* [WHAT TO DO]: Could the records below please be retyped exactly, with their pictures left out?

* [RECORDS]:
BEGIN

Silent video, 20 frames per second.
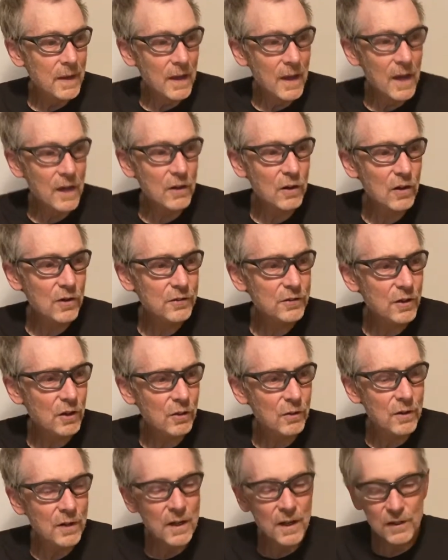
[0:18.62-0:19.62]
And
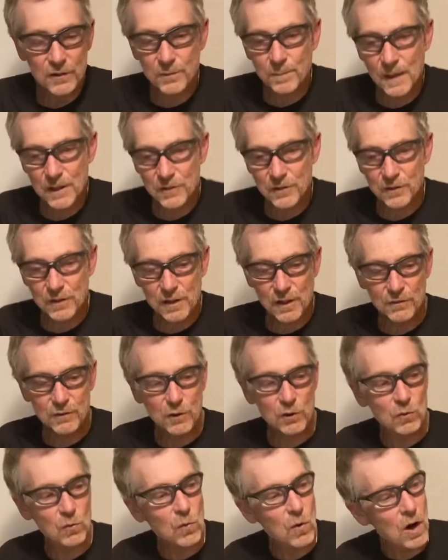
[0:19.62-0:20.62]
also, especially if
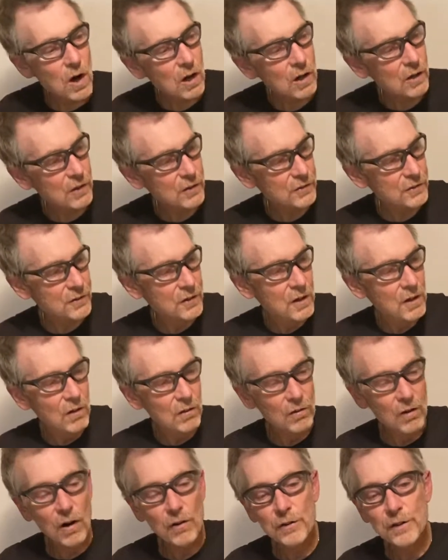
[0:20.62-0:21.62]
your walls
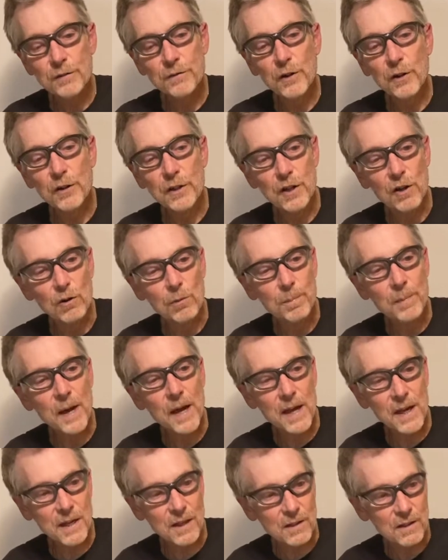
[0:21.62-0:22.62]
are already very
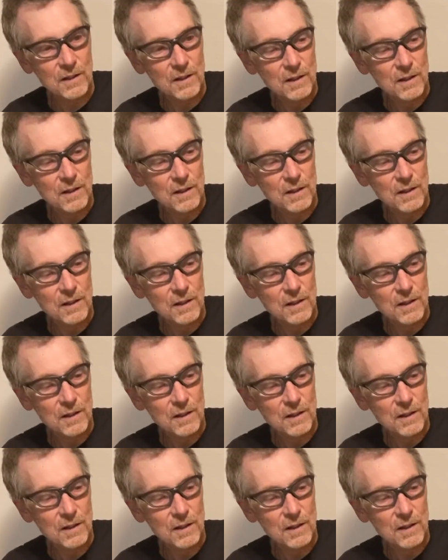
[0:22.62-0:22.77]
opaque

END

* [SOLUTION FOR THIS EXERCISE]:
Silent video, 20 frames per second.
[0:18.62-0:19.62]
And
[0:19.62-0:20.62]
also, especially if
[0:20.62-0:21.62]
your walls
[0:21.62-0:22.62]
are already very
[0:22.62-0:22.77]
opaque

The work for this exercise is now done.